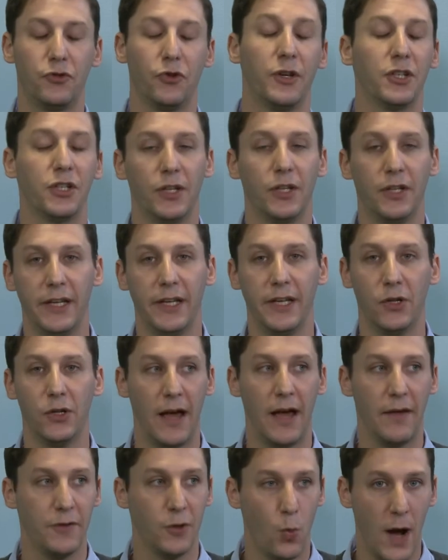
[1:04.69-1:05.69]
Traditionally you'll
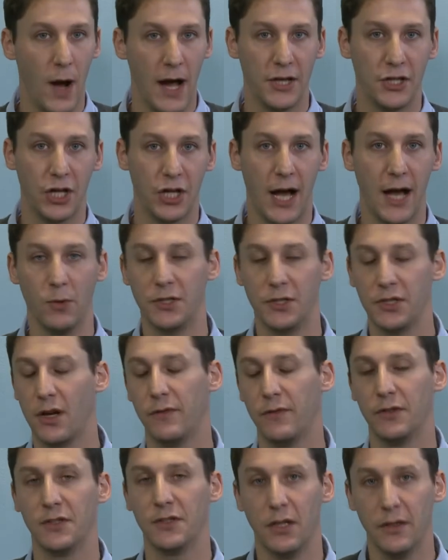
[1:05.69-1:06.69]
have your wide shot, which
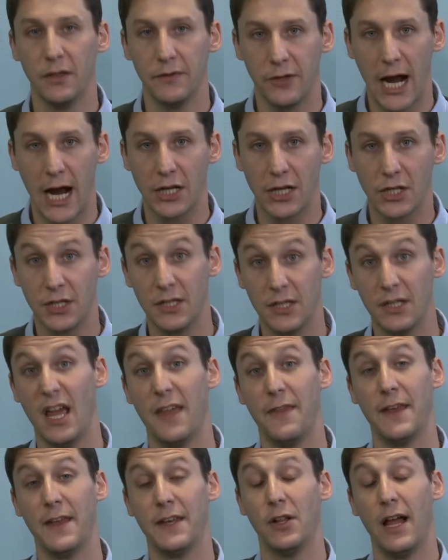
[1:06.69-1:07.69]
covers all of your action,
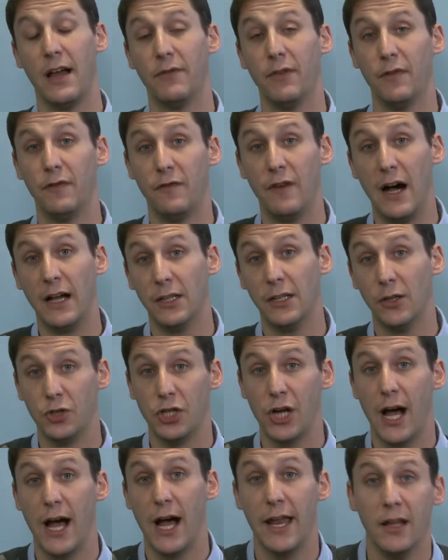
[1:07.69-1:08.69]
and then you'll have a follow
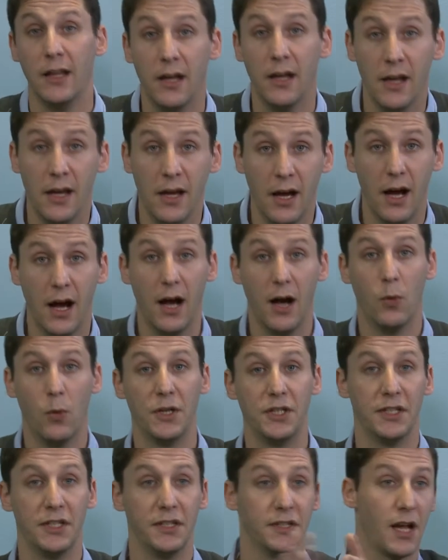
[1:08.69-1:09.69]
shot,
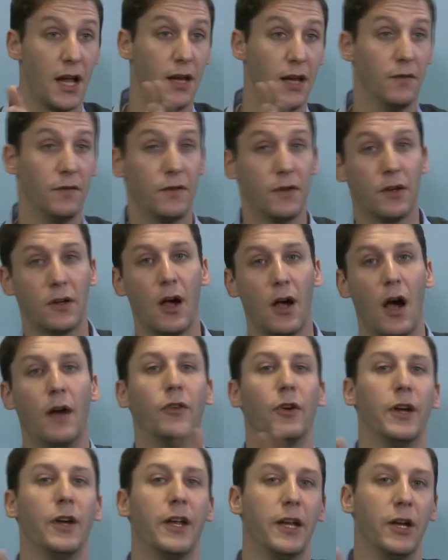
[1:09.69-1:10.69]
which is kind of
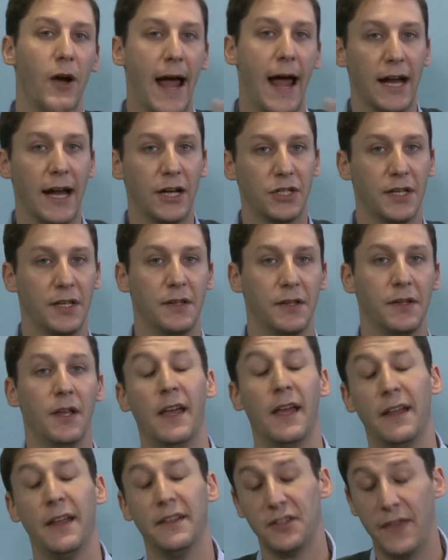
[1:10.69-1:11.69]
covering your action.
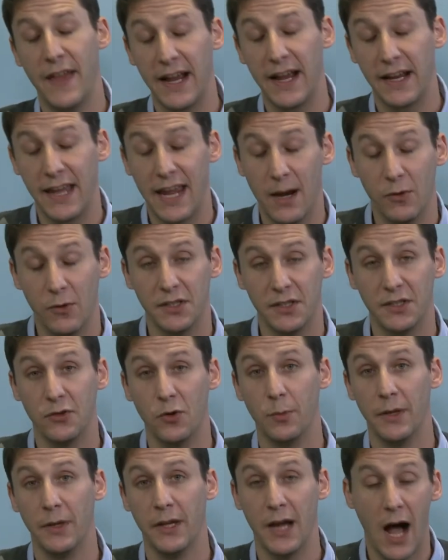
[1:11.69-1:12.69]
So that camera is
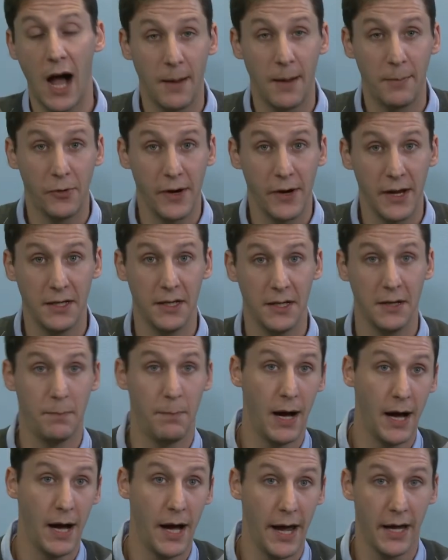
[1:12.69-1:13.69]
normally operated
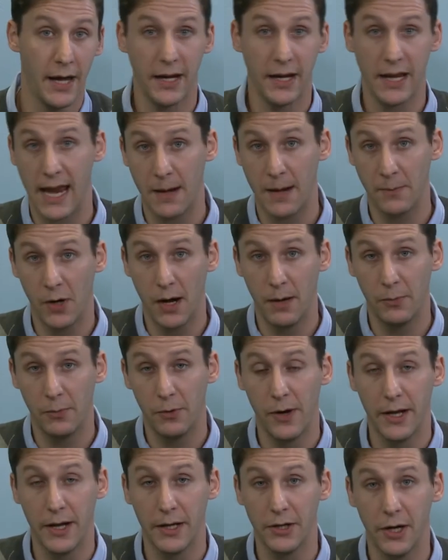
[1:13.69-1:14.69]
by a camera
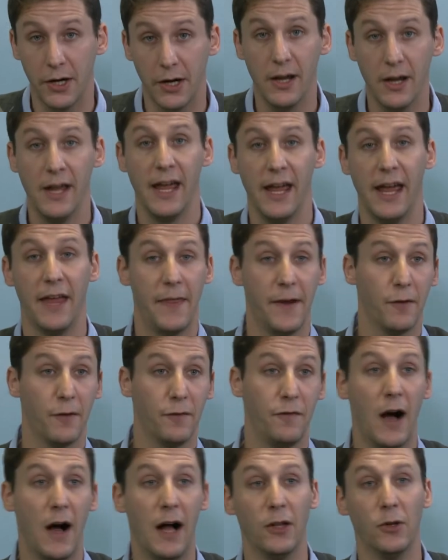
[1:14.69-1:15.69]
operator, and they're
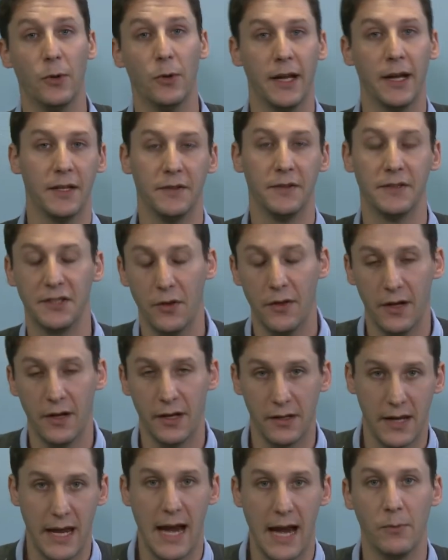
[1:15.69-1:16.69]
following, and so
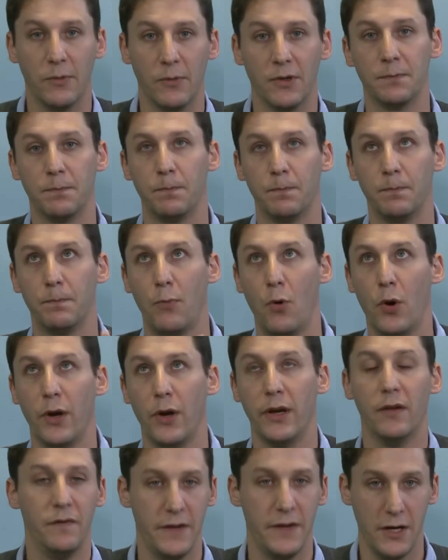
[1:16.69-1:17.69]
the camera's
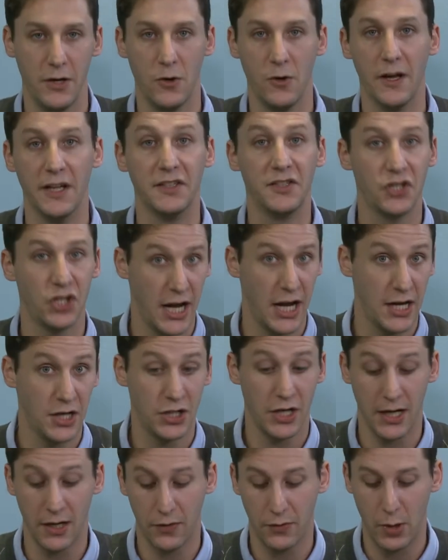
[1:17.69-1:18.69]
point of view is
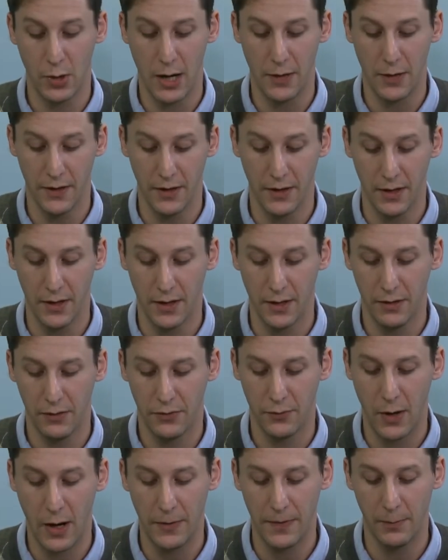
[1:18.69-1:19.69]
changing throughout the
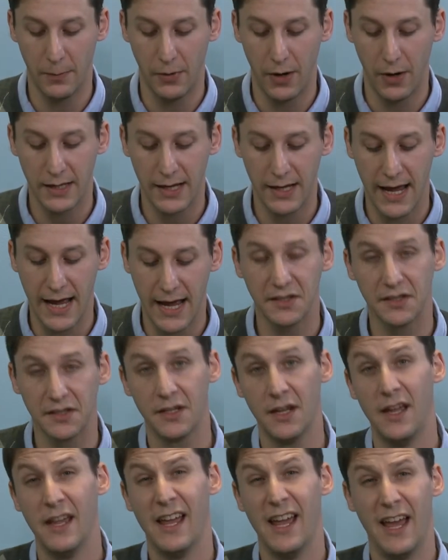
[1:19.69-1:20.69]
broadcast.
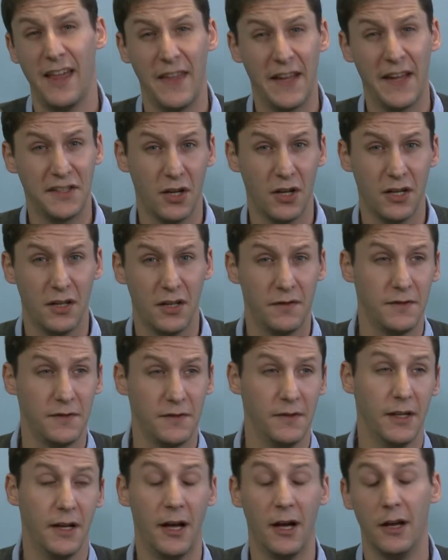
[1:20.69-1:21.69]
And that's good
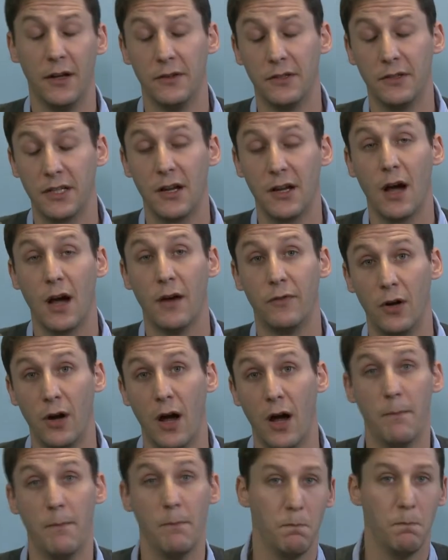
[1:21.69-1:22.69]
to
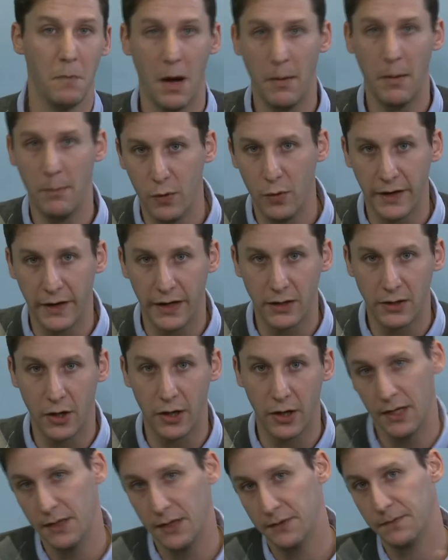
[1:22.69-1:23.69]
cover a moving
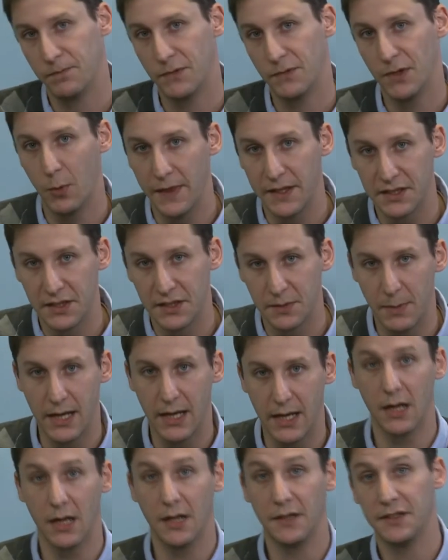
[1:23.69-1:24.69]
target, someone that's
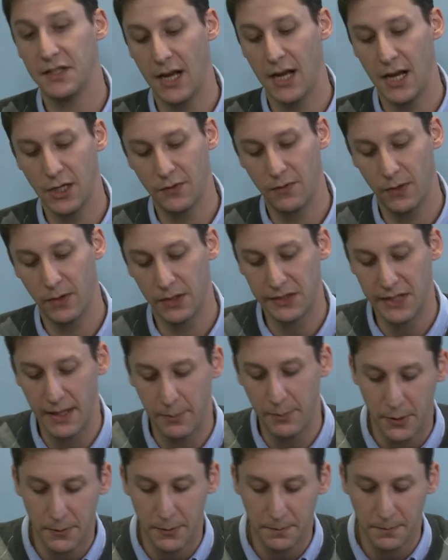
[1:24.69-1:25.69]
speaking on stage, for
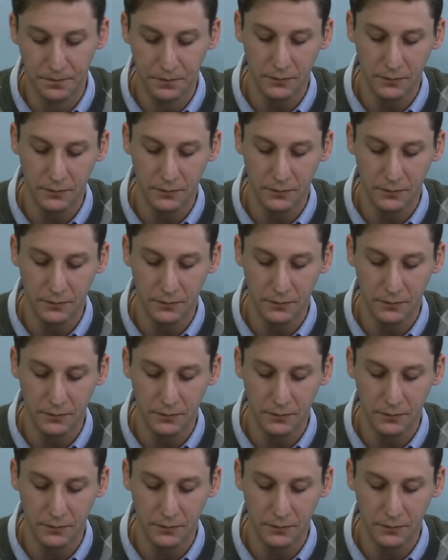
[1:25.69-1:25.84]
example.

**ABOUT THIS TASK:**
Each entry above is to be restated exactly, without its images.

**EXERCISE OUTPUT:**
[1:04.69-1:05.69]
Traditionally you'll
[1:05.69-1:06.69]
have your wide shot, which
[1:06.69-1:07.69]
covers all of your action,
[1:07.69-1:08.69]
and then you'll have a follow
[1:08.69-1:09.69]
shot,
[1:09.69-1:10.69]
which is kind of
[1:10.69-1:11.69]
covering your action.
[1:11.69-1:12.69]
So that camera is
[1:12.69-1:13.69]
normally operated
[1:13.69-1:14.69]
by a camera
[1:14.69-1:15.69]
operator, and they're
[1:15.69-1:16.69]
following, and so
[1:16.69-1:17.69]
the camera's
[1:17.69-1:18.69]
point of view is
[1:18.69-1:19.69]
changing throughout the
[1:19.69-1:20.69]
broadcast.
[1:20.69-1:21.69]
And that's good
[1:21.69-1:22.69]
to
[1:22.69-1:23.69]
cover a moving
[1:23.69-1:24.69]
target, someone that's
[1:24.69-1:25.69]
speaking on stage, for
[1:25.69-1:25.84]
example.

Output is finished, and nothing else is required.